Better Meds, Lower Cholesterol Levels are Goals of School of Pharmacy Study
$1.5 million grant from the NIH helps SOP researchers examine how bile acids travel through the gut.
By Steve Berberich
May 1, 2009
Drug makers might be able to triple the absorbing power of some medications and lower toxic risks of others, as a result of a study at the University of Maryland School of Pharmacy on how bile acids travel through the gut.
The study, by Peter Swaan, PhD, a professor of pharmaceutical sciences, and colleagues at the School of Pharmacy, has been boosted by a $1.5 million grant from the National Institute of Diabetes and Digestive and Kidney Diseases.

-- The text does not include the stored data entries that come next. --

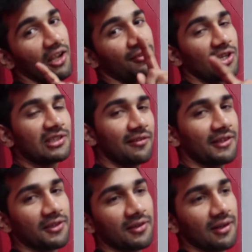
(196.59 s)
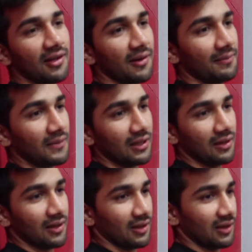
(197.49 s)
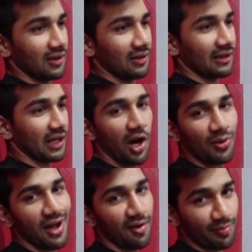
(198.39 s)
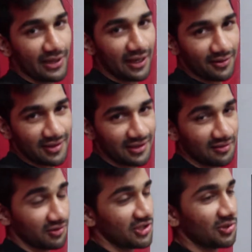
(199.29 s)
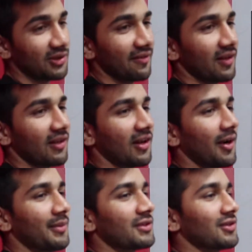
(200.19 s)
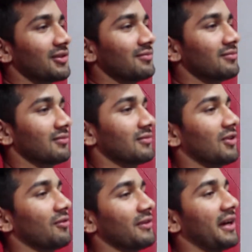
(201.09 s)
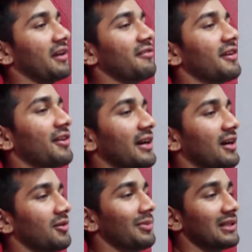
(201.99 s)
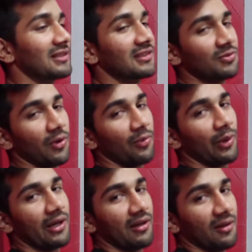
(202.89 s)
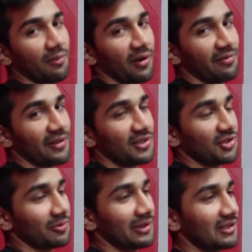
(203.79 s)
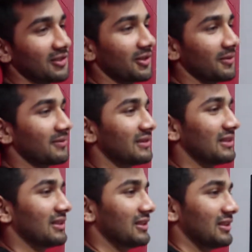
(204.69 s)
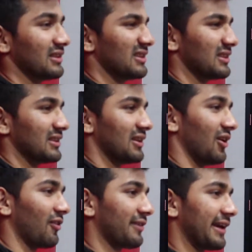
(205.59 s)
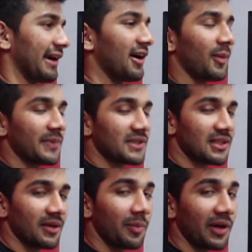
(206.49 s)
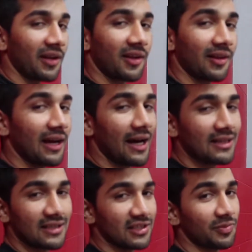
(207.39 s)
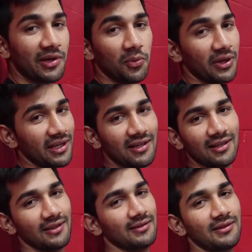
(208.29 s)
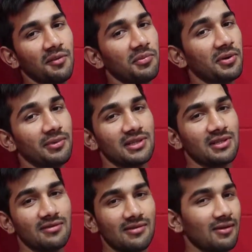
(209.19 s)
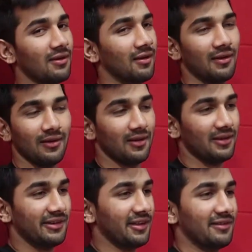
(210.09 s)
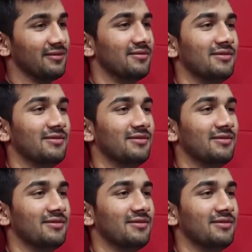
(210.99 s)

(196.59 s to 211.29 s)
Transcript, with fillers: If you guys have any um, like how to help me out, do leave it in the comments so hopefully I can figure it out. But this is one way my friend showed me, so hope it helps. But other than that, it's been a week. I'm pretty much done.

Swaan says the researchers want to exploit the natural cleansing and digesting process of bile acid recycling through the gall bladder, intestines, and liver. By studying the structures of intestinal bile acid transporters, special membrane embedded proteins that ease bile acids through, perhaps drugs can be designed to better transport through intestinal membranes, which are highly complex, he says.
Swaan says that prior to the new grant, “We have made some fairly good progress. This builds on our previous work that helped us find key residues for apical bile salt [acid] transporters that play a role in drug-protein interactions. We can develop a three-dimensional model, which can be used in the rational design of novel therapeutics … for enhanced intestinal permeability.”

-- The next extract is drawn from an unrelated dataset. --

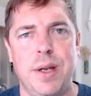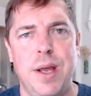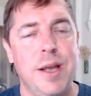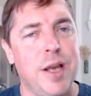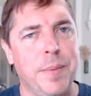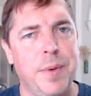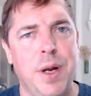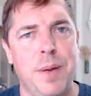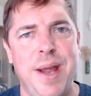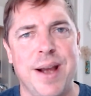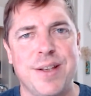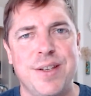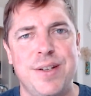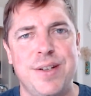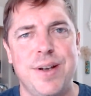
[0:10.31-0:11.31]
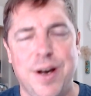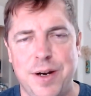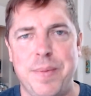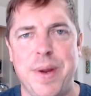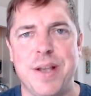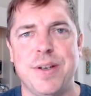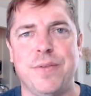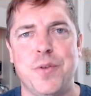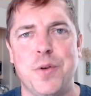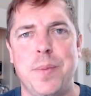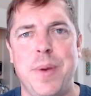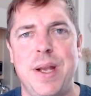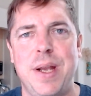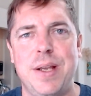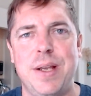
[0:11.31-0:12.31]
Coming up next on Amazing Food
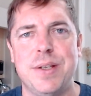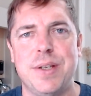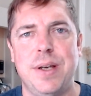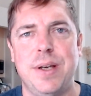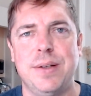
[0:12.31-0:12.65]
Made Easy.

Many medication compounds and nutrients can get stuck in membranes in the intestine. Bile acid transporter proteins help them along. “We can determine how the compounds travel across the membrane,” Swaan adds.
Also, the study could help lower doses of drugs already on the market to make them safer and still effective and lower toxicity risks in some patients. The study could also help some drugs in manufacturers’ pipelines absorb better. About half of all drugs that are tested in clinical trials fail due to inadequate absorption into the body. The study could result in more drug candidates reaching market, says Swaan.

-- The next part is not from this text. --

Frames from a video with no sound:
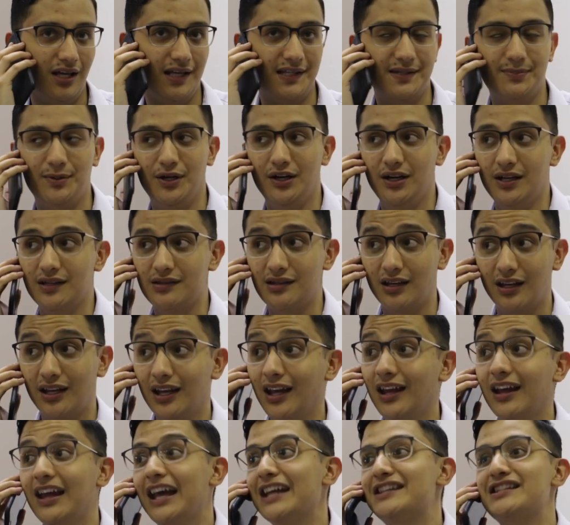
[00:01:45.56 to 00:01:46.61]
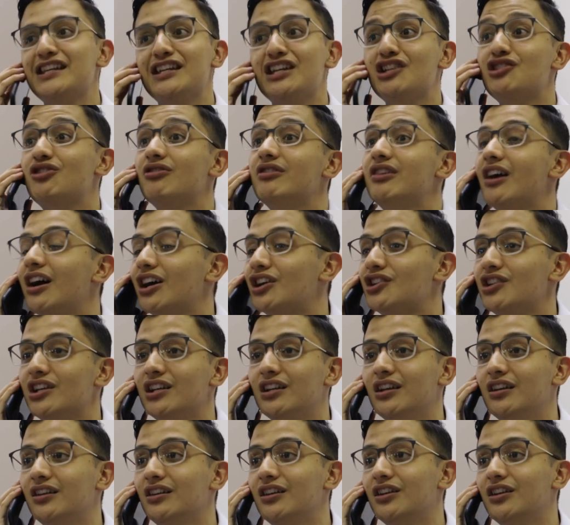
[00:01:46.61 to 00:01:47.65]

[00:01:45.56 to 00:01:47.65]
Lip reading: experience, like, it's an introduction.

Swaan says he is encouraged by the results. So far they have identified a pathway in a bile acid transporter and measured its dimensions by which the bile salts go through at about 600 molecular weight (size). “This is good because most drug molecules are around this molecular size.”
Additionally, the research could provide therapies to help reduce cholesterol because bile acid transporters, by preserving a circulating pool of bile acids, are involved in maintaining a balance of cholesterol, which is a natural substance serving important functions including making cell membranes and some hormones.
“Actually this information can be transferable to [targeting] a whole host of proteins that are fundamental to life, for example, glucose, amino acids, and vitamins,” he says.
Swaan was recently named editor-in-chief of the journal Pharmaceutical Research, the official journal of the American Association of Pharmaceutical Scientists. He is director of the School of Pharmacy’s Center for Nanomedicine and Cellular Delivery.